# Is it safe to buy seeds online?



## JefferyConner (Feb 3, 2012)

Usually i have either never heard of, or ever had a chance to smoke some of the strains of weed people talking about growing on this forum. Is it safe to try to buy some of these popular strains of seeds online????


----------



## dman1234 (Feb 3, 2012)

Everybodys doing it.


----------



## pcduck (Feb 3, 2012)

sure is..I have ordered from everyondoesit, the attitude seed bank, and .nl.com


----------



## umbra (Feb 3, 2012)

So I am a seed hoarder. I have more than 200 different strains. All bought on line, lol. Its all about who has the deepest pockets


----------



## pcduck (Feb 3, 2012)

Wow umbra some day they may put you on A&E for your hoarding:laugh:


----------



## PuffinNugs (Feb 4, 2012)

umbra said:
			
		

> So I am a seed hoarder. I have more than 200 different strains. All bought on line, lol. Its all about who has the deepest pockets


 
im getting up there 

just put in another order today, racked up a bunch of freebies and added 10 more strains to the collection, dispatched in like 3 hours, got to love Attitude


----------



## powerplanter (Feb 4, 2012)

Just make sure you buy from a reputable company.  Lots of scams out there.  There is a list of seed banks on this site.  Good luck JC.


----------



## Locked (Feb 4, 2012)

Over a dozen orders for me with no problems....I use the Tude, Sowamazingseeds, Nirvana, Hemp Depot, single seed centre...etc


----------



## ozzydiodude (Feb 4, 2012)

No It Not Safe!! It cause a overwhelming desires to order more seeds. So many that you'll never get them all grown. You look at your collection trying to figure out what to grow next.

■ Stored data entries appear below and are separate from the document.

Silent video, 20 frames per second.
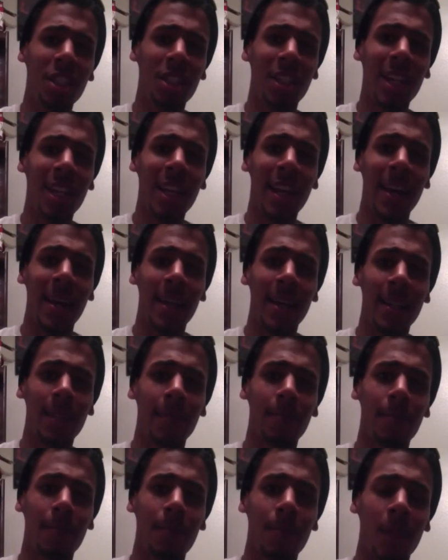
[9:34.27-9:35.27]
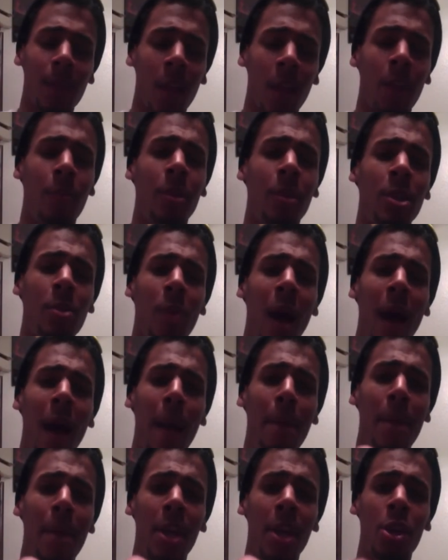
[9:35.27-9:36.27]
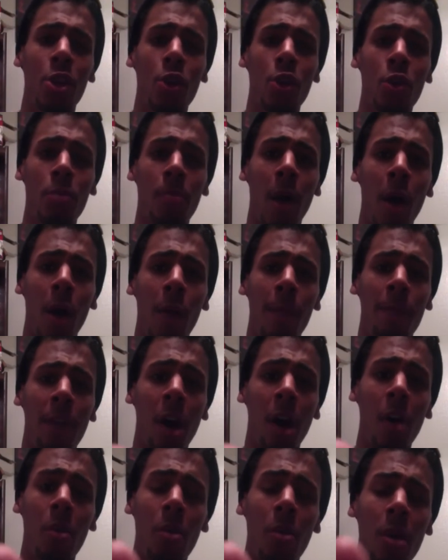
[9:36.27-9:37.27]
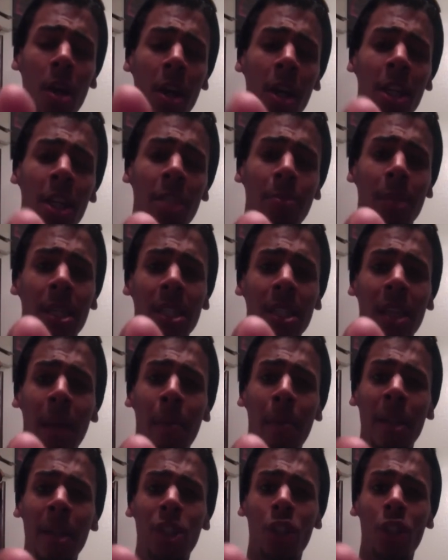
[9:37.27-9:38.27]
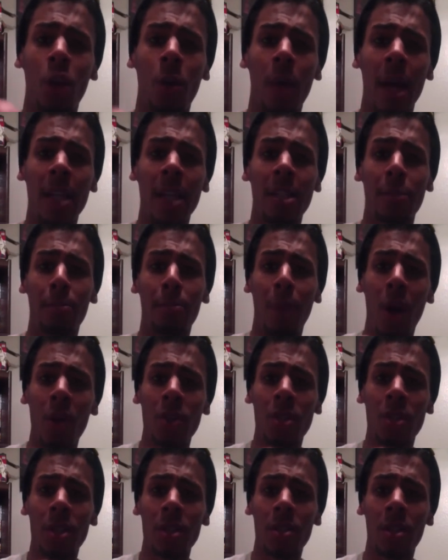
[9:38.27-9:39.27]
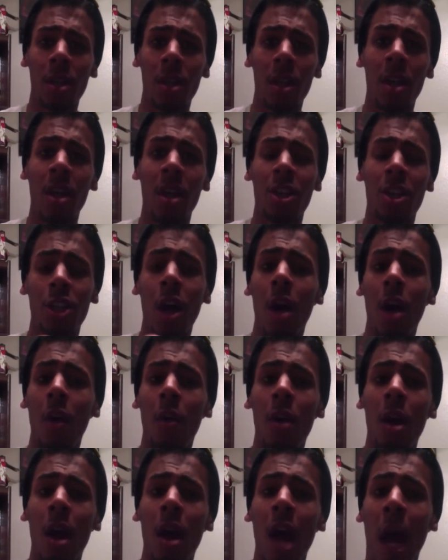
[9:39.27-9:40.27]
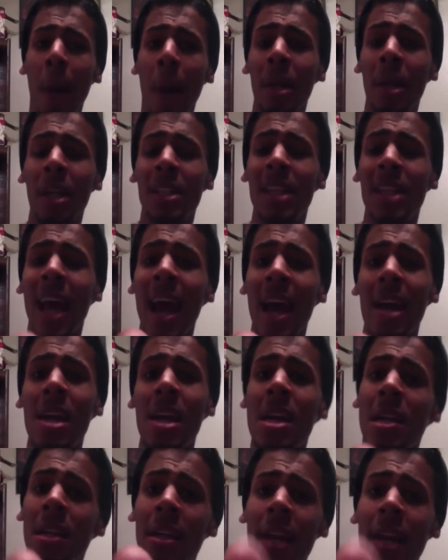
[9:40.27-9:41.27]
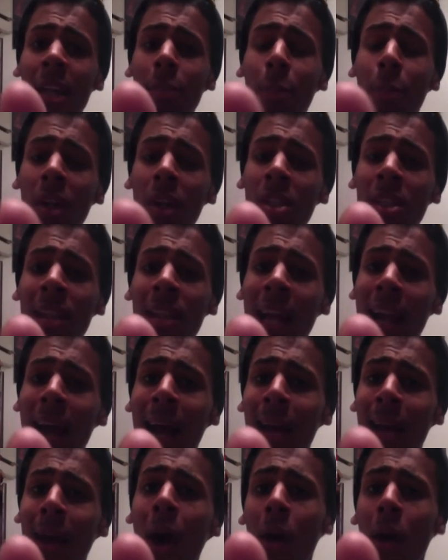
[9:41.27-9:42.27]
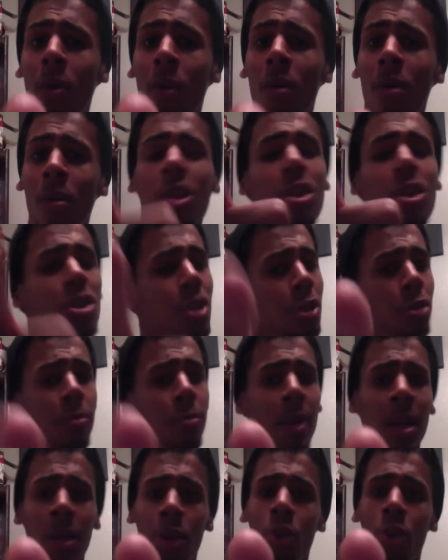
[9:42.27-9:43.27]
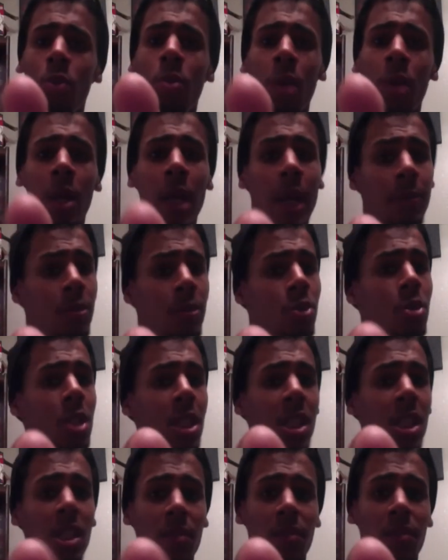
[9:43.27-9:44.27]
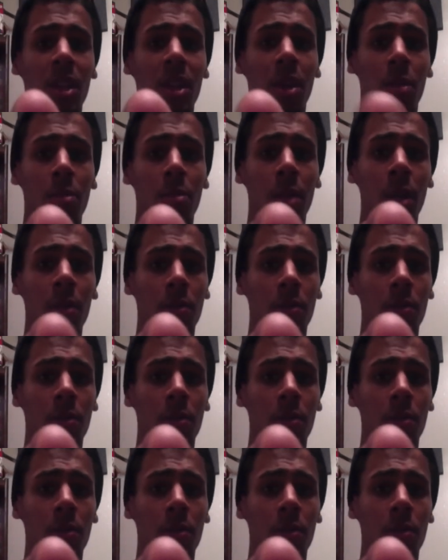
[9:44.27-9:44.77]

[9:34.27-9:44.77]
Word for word: Diaz. And the reason why I pick you, mofo, is because I met your ass in person. So I'm gonna attack the next person that I know. So you better do one after you see this video, bro.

Then order something esle and by the time you get them you have decided on something else to grow this round.

I'm a seed hoarder but I can change if I have to I guess.


----------



## pcduck (Feb 4, 2012)

ozzydiodude said:
			
		

> No It Not Safe!! It cause a overwhelming desires to order more seeds. So many that you'll never get them all grown. You look at your collection trying to figure out what to grow next. Then order something esle and by the time you get them you have decided on something else to grow this round.
> 
> I'm a seed hoarder but I can change if I have to I guess.



:rofl:

Ozzy, you can't teach an old dog new tricks


----------



## PotSmokinSaint (Feb 5, 2012)

So you can place orders for "souvenirs" with official information with a place like attitude and you never had any problems with privacy?


----------



## powerplanter (Feb 5, 2012)

Well, it's all pretty secure.  Same as any other company, they keep you as anonymous as they can, its only good for business.  I've read that it is best to get a P.O. Box, but I just had mine shipped to my house.  If they catch them at customs, they send you a nice letter letting you know.  I don't think they catch them that often though.   Also read that you should use one of those prepaid credit cards.  Stay safe.    P.S.  Just wondering if your a friend of mine, the Saint that ain't, knew him a while ago.


----------



## The Hemp Goddess (Feb 5, 2012)

I have been ordering seeds online for many many years with absolutely no incident.  I have them sent to my home and pay with my debit card.  Ordering seeds is probably the safest part of growing.  Just make sure you order from a reputable seed bank.  There are some shysters out there.


----------



## Lobstah (Feb 5, 2012)

just ordered from attitude two weeks ago ,  no problem at all ship 5 days to east coast...  i will be ordering many more times....  good luck


----------